Daniel Kawakami's drivers get EAX working on Audigy cards in Vista for free, but they're 'in effect stealing' says Creative
A volcano of vitriol has erupted on the Web after Creative cracked down on Daniel Kawakami’s modded drivers for the company’s sound cards. After posting his alternative driver and software packages on the Creative forums, the company’s vice president of corporate communications, Phil O'Shaughnessy responded publicly, explaining why Kawakami’s threads had been removed.
The problem, according to O'Shaughnessy, isn’t the principle of creating new drivers, as long as it’s made clear that they’re not supported by Creative. However, a major issue arises when ‘technology and IP owned by Creative or other companies that Creative has licensed from, are made to run on other products for which they are not intended.’
‘If we choose to develop and provide host-based processing features with certain sound cards and not others,’ says O'Shaughnessy, then ‘that is a business decision that only we have the right to make.’ The main issue is that Kawakami has been including support for features that Creative didn’t intend to enable on certain cards.
An example is Creative’s Alchemy software for Audigy cards, which is included in Kawakami’s driver bundle. This enables the sound card’s EAX surround sound features in games in Vista, which are otherwise unavailable because Vista doesn’t include a hardware abstraction layer (HAL). Creative usually charges $10 US for this software, and describes Kawakami’s bundling of the software as ‘in effect, stealing our goods.’ The Vista driver bundle also includes the Creative DVD Audio software for Audigy 2 cards.

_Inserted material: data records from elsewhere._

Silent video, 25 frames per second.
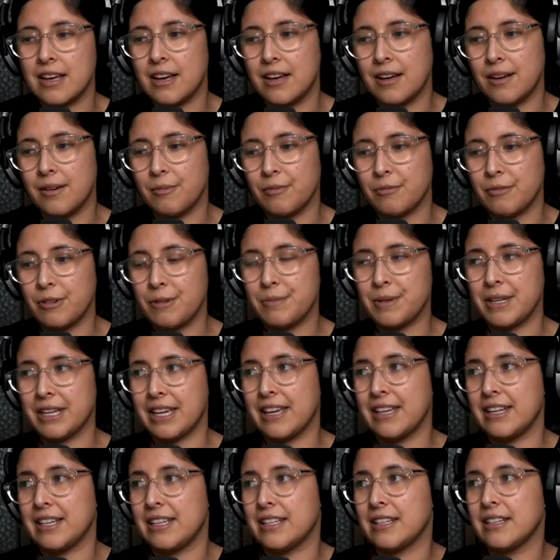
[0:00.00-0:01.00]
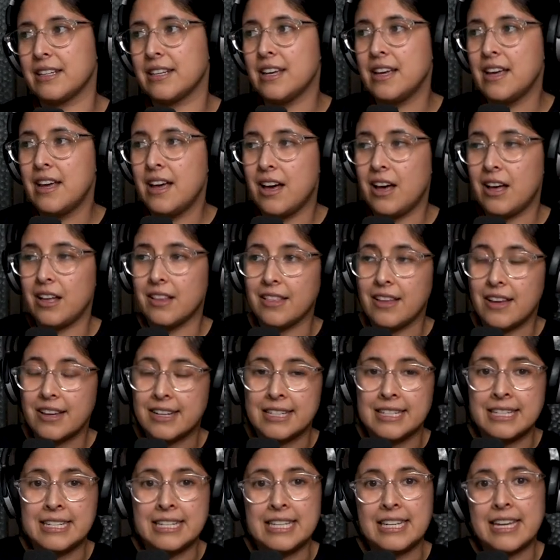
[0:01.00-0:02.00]
Um, we've been getting a lot
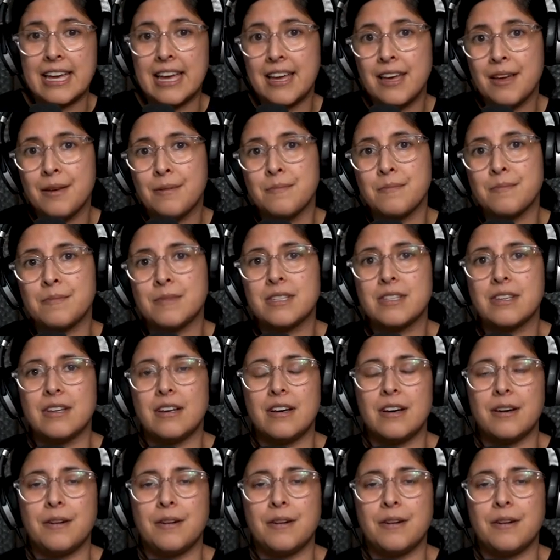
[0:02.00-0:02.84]
of DMsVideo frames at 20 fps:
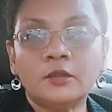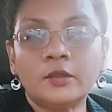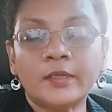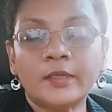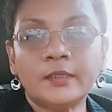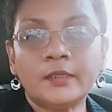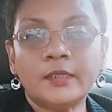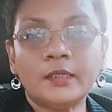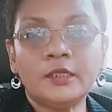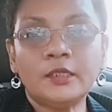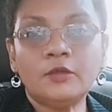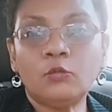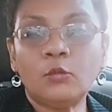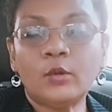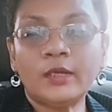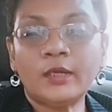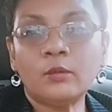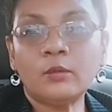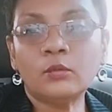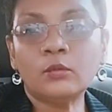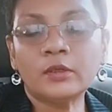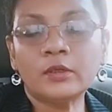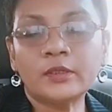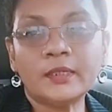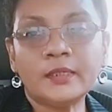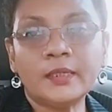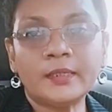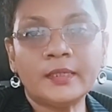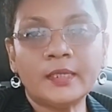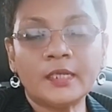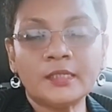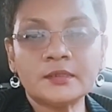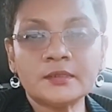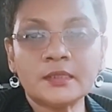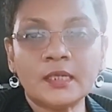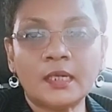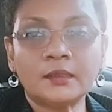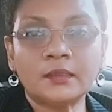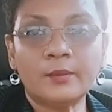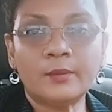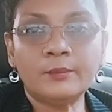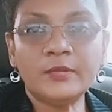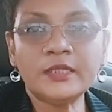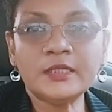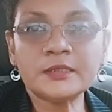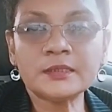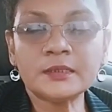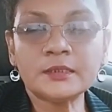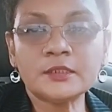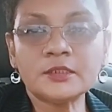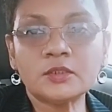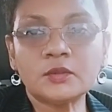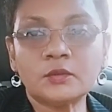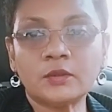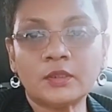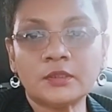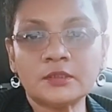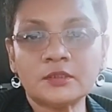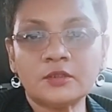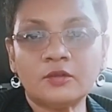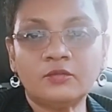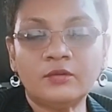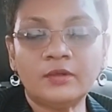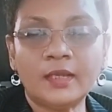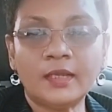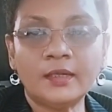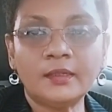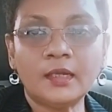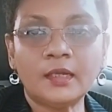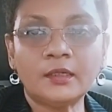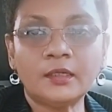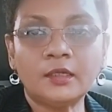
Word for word: they, even while they're working, they can start a business too and stuff like that.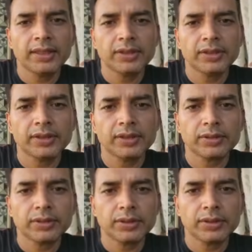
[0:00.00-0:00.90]
so
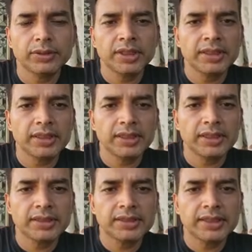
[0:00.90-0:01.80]
using
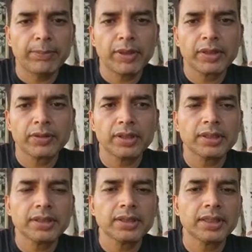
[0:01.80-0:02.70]
this sample code,
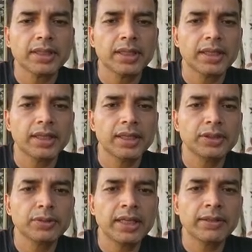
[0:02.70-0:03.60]
you
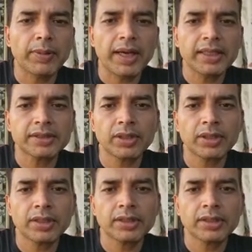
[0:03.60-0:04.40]
can pass on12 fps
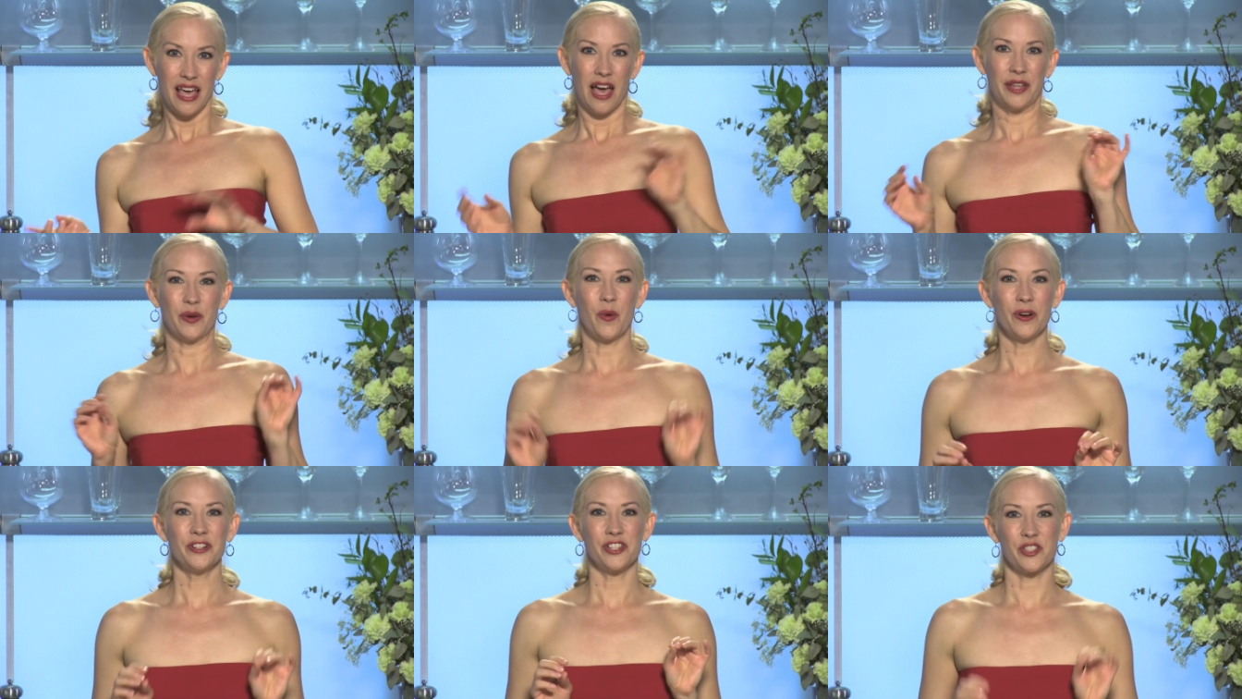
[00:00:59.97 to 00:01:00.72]
an
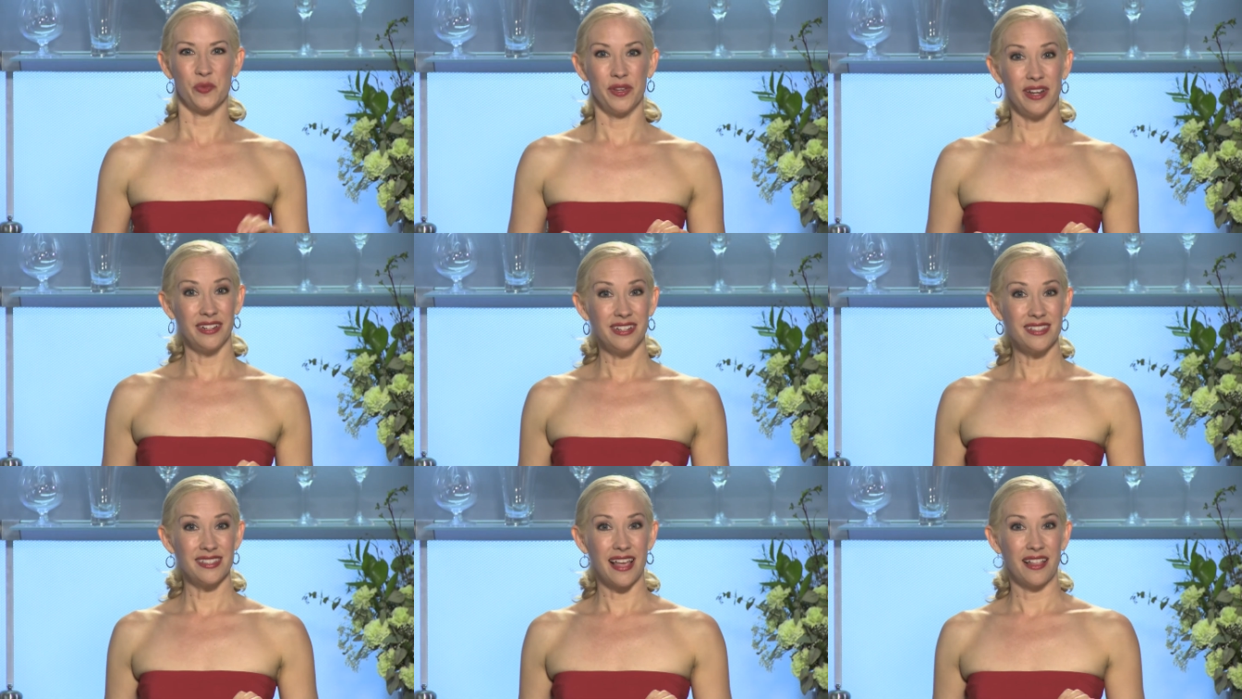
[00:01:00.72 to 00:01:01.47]
orange and sweet
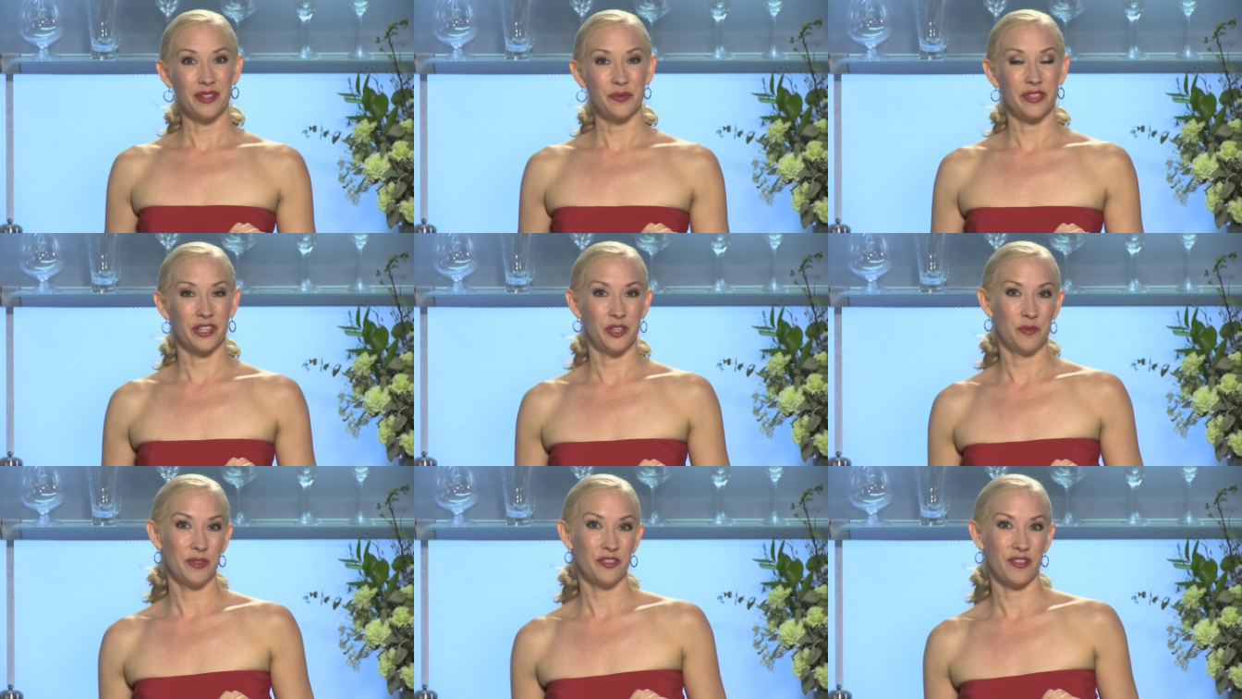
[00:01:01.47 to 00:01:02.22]
onion salad with a
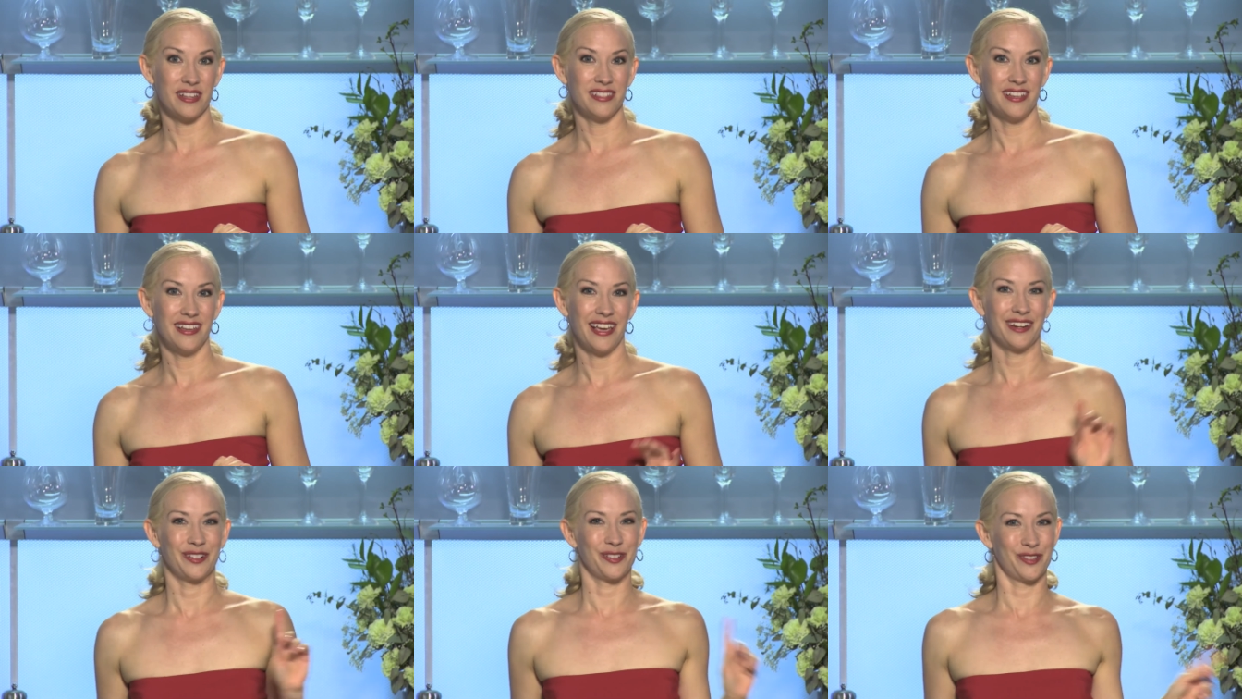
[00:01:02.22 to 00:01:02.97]
cumin dressing,
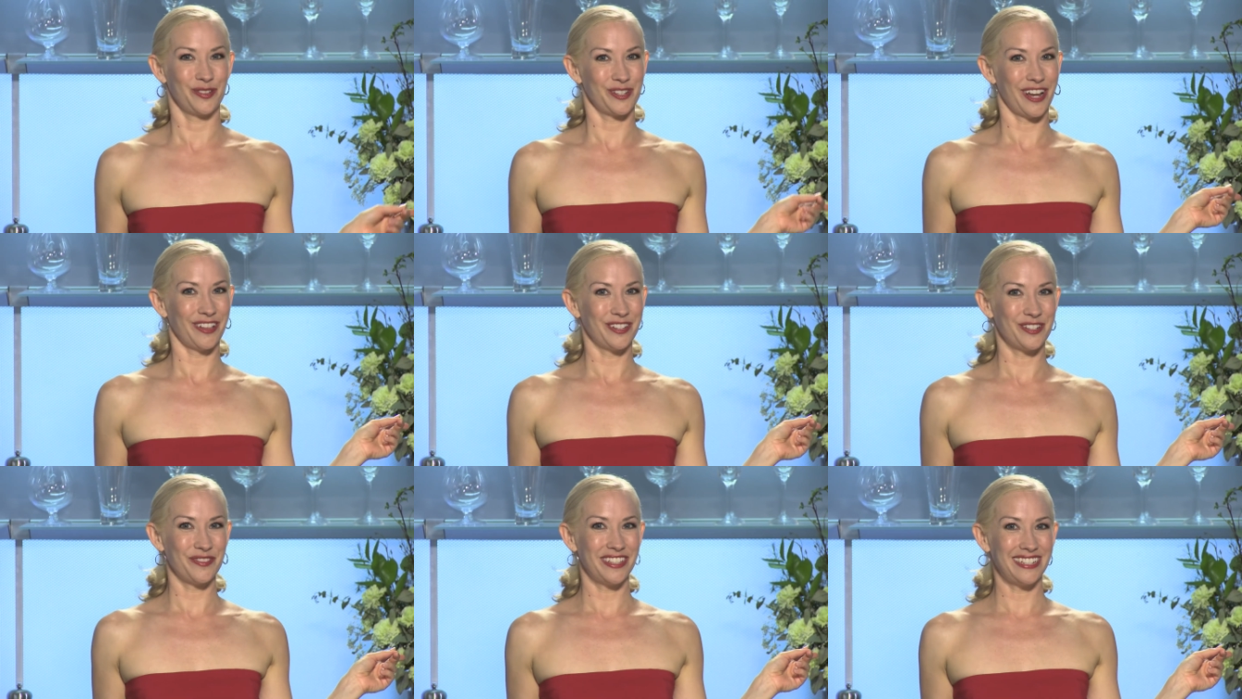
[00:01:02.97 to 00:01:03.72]
and our dessert
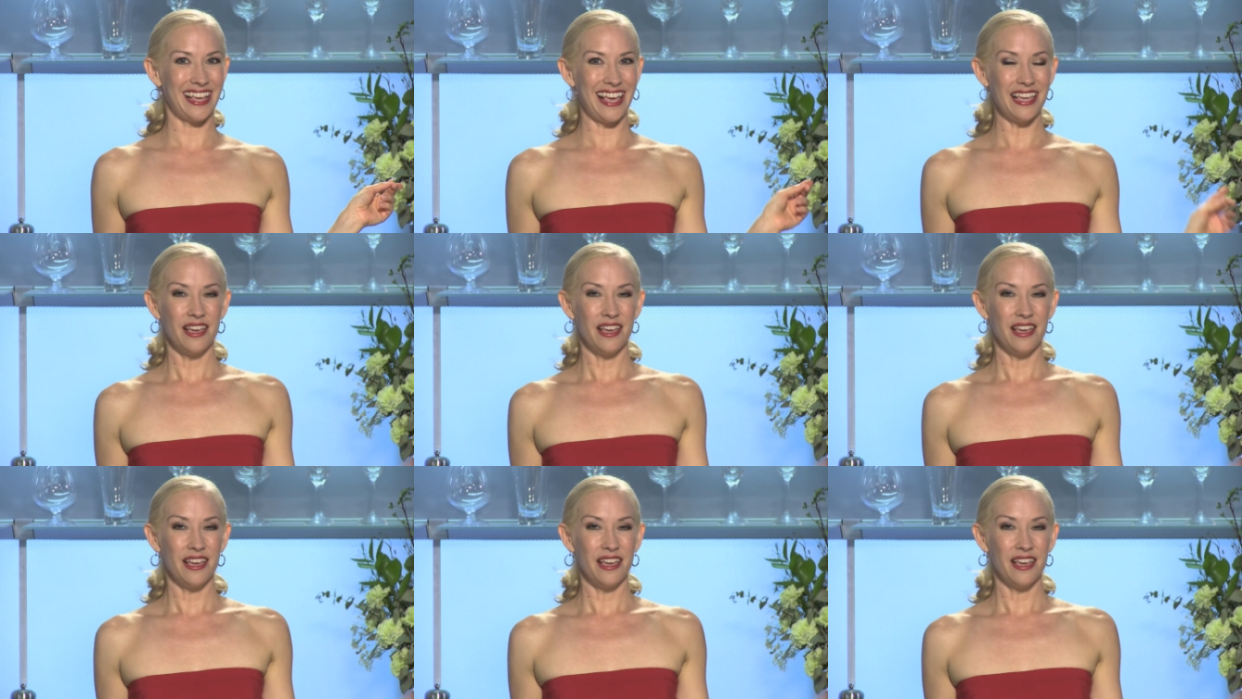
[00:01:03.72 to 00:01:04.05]
challenge of the day,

A major slip-up on Kawakami’s part is that he was asking for donations towards the development of the driver bundles, which O'Shaughnessy described as ‘profiting from something that you do not own.’ Of course, Creative is theoretically perfectly within its rights to knock this on the head. However, the post has resulted in a major backlash on the Web from Sound Blaster owners who feel that the company has misled them on Vista-compatibility.
A petition has already been set up here, which requests Creative to rethink its move on the drivers, and it already has 1,601 signatures. Among the petition’s demands are that ‘Creative will cease selling mislabeled [sic] products which do not notify the user in a large, easily noticeable typeface of features which are unavailable in popular consumer operating systems.’